── SUPPLIED RECORDS

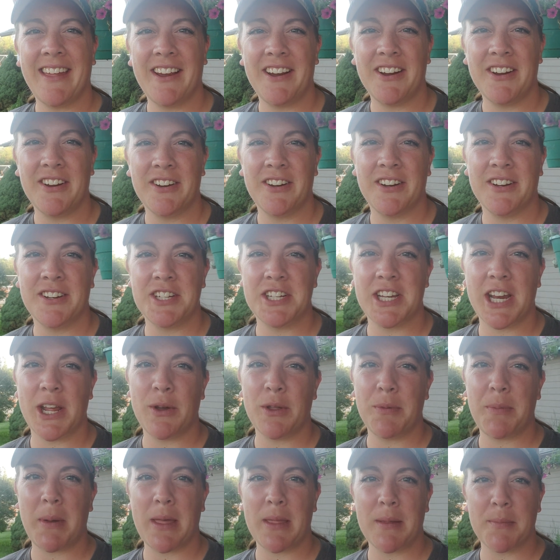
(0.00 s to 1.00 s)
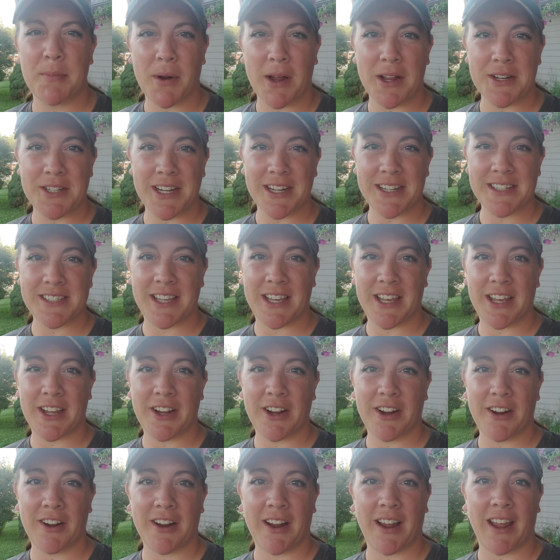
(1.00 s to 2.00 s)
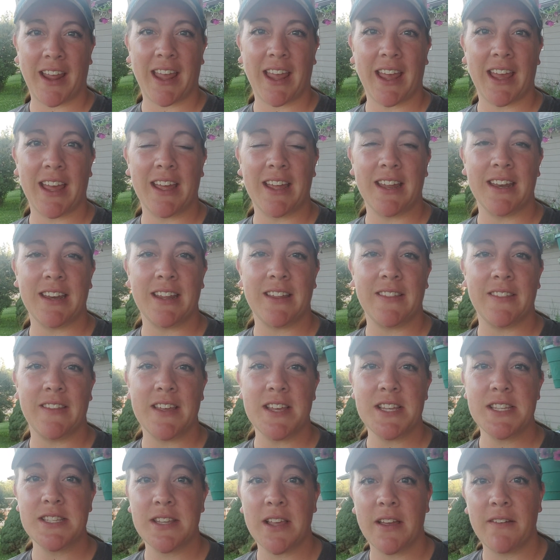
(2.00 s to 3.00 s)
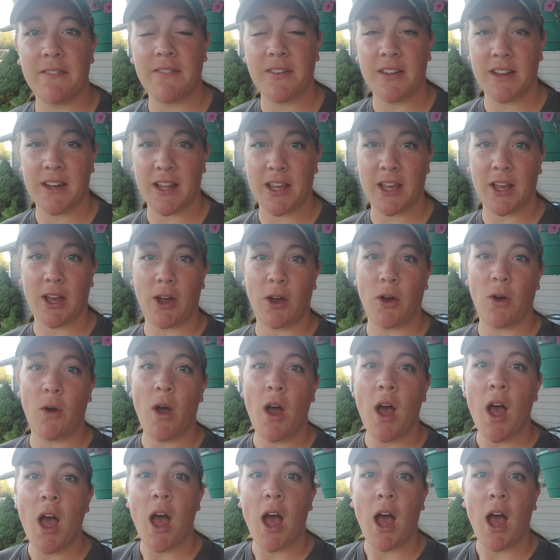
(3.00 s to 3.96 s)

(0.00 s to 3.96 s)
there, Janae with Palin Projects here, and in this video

────

[TASK INSTRUCTIONS]
Set down the data again, exactly, without images.

[SOLUTION FOR THIS PROBLEM]
(0.00 s to 1.00 s)
(1.00 s to 2.00 s)
(2.00 s to 3.00 s)
(3.00 s to 3.96 s)

(0.00 s to 3.96 s)
there, Janae with Palin Projects here, and in this video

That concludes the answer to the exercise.